» YOUR GOAL
Print each record below word for word.

═════ SOURCE RECORDS

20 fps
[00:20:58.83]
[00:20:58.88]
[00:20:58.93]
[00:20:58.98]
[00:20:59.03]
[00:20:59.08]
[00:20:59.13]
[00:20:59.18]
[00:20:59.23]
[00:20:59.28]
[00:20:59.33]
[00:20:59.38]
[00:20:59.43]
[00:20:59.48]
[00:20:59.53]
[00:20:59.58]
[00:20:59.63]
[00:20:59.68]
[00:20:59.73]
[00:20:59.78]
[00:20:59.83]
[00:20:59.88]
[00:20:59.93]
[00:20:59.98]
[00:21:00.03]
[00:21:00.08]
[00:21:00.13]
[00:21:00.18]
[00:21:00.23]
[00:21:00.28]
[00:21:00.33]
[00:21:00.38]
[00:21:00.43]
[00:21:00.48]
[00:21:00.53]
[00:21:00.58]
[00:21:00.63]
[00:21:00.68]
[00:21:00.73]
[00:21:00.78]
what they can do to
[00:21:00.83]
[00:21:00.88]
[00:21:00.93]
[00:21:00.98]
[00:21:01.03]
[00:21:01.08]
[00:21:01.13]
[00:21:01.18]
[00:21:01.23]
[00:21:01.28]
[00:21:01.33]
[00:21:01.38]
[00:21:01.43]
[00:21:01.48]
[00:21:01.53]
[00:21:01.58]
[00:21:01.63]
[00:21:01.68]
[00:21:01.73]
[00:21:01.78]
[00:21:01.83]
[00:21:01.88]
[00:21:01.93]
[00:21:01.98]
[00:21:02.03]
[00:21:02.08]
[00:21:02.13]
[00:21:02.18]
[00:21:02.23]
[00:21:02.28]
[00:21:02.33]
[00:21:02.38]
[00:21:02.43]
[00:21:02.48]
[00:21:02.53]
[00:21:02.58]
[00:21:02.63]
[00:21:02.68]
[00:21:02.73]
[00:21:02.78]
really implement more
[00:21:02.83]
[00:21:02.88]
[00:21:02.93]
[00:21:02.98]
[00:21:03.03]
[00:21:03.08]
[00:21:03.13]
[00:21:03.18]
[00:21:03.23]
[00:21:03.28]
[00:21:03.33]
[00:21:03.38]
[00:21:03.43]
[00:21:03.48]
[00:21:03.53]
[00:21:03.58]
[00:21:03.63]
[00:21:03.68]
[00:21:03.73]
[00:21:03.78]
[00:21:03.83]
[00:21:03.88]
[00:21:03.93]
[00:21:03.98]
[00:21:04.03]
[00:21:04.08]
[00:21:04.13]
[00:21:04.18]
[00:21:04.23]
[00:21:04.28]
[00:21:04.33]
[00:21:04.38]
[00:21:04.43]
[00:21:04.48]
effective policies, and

══════════

» TASK ANSWER
20 fps
[00:20:58.83]
[00:20:58.88]
[00:20:58.93]
[00:20:58.98]
[00:20:59.03]
[00:20:59.08]
[00:20:59.13]
[00:20:59.18]
[00:20:59.23]
[00:20:59.28]
[00:20:59.33]
[00:20:59.38]
[00:20:59.43]
[00:20:59.48]
[00:20:59.53]
[00:20:59.58]
[00:20:59.63]
[00:20:59.68]
[00:20:59.73]
[00:20:59.78]
[00:20:59.83]
[00:20:59.88]
[00:20:59.93]
[00:20:59.98]
[00:21:00.03]
[00:21:00.08]
[00:21:00.13]
[00:21:00.18]
[00:21:00.23]
[00:21:00.28]
[00:21:00.33]
[00:21:00.38]
[00:21:00.43]
[00:21:00.48]
[00:21:00.53]
[00:21:00.58]
[00:21:00.63]
[00:21:00.68]
[00:21:00.73]
[00:21:00.78]
what they can do to
[00:21:00.83]
[00:21:00.88]
[00:21:00.93]
[00:21:00.98]
[00:21:01.03]
[00:21:01.08]
[00:21:01.13]
[00:21:01.18]
[00:21:01.23]
[00:21:01.28]
[00:21:01.33]
[00:21:01.38]
[00:21:01.43]
[00:21:01.48]
[00:21:01.53]
[00:21:01.58]
[00:21:01.63]
[00:21:01.68]
[00:21:01.73]
[00:21:01.78]
[00:21:01.83]
[00:21:01.88]
[00:21:01.93]
[00:21:01.98]
[00:21:02.03]
[00:21:02.08]
[00:21:02.13]
[00:21:02.18]
[00:21:02.23]
[00:21:02.28]
[00:21:02.33]
[00:21:02.38]
[00:21:02.43]
[00:21:02.48]
[00:21:02.53]
[00:21:02.58]
[00:21:02.63]
[00:21:02.68]
[00:21:02.73]
[00:21:02.78]
really implement more
[00:21:02.83]
[00:21:02.88]
[00:21:02.93]
[00:21:02.98]
[00:21:03.03]
[00:21:03.08]
[00:21:03.13]
[00:21:03.18]
[00:21:03.23]
[00:21:03.28]
[00:21:03.33]
[00:21:03.38]
[00:21:03.43]
[00:21:03.48]
[00:21:03.53]
[00:21:03.58]
[00:21:03.63]
[00:21:03.68]
[00:21:03.73]
[00:21:03.78]
[00:21:03.83]
[00:21:03.88]
[00:21:03.93]
[00:21:03.98]
[00:21:04.03]
[00:21:04.08]
[00:21:04.13]
[00:21:04.18]
[00:21:04.23]
[00:21:04.28]
[00:21:04.33]
[00:21:04.38]
[00:21:04.43]
[00:21:04.48]
effective policies, and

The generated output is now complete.